SweRank+: Multilingual, Multi-Turn Code Ranking for Software Issue Localization
This addresses the challenge of maintaining large-scale, multilingual codebases for developers, though it is incremental as it builds on existing ranking approaches.
The paper tackles the problem of localizing software issues in multilingual codebases by mapping error descriptions to relevant functions, introducing SweRank+ which combines a cross-lingual ranking tool and an agentic search setup to achieve state-of-the-art performance on benchmarks across various languages.
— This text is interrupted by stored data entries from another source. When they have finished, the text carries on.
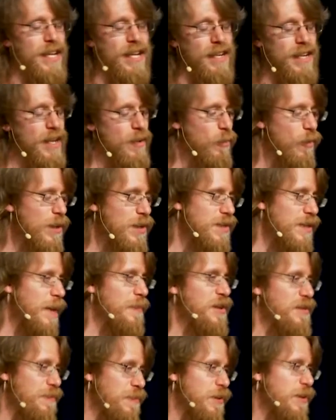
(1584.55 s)
And it works,
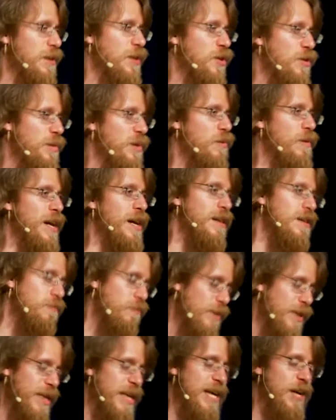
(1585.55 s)
for a little bit while, it
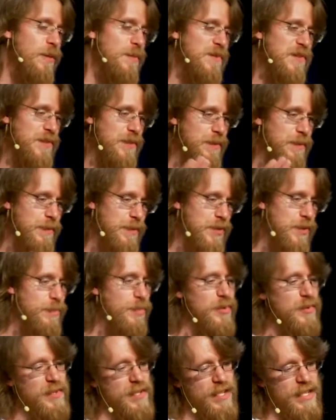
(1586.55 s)
really helps to
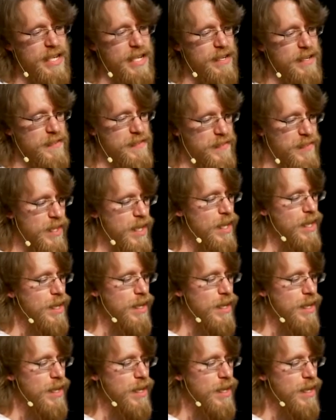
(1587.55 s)
boost attendance.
Maintaining large-scale, multilingual codebases hinges on accurately localizing issues, which requires mapping natural-language error descriptions to the relevant functions that need to be modified. However, existing ranking approaches are often Python-centric and perform a single-pass search over the codebase. This work introduces SweRank+, a framework that couples SweRankMulti, a cross-lingual code ranking tool, with SweRankAgent, an agentic search setup, for iterative, multi-turn reasoning over the code repository. SweRankMulti comprises a code embedding retriever and a listwise LLM reranker, and is trained using a carefully curated large-scale issue localization dataset spanning multiple popular programming languages. SweRankAgent adopts an agentic search loop that moves beyond single-shot localization with a memory buffer to reason and accumulate relevant localization candidates over multiple turns. Our experiments on issue localization benchmarks spanning various languages demonstrate new state-of-the-art performance with SweRankMulti, while SweRankAgent further improves localization over single-pass ranking.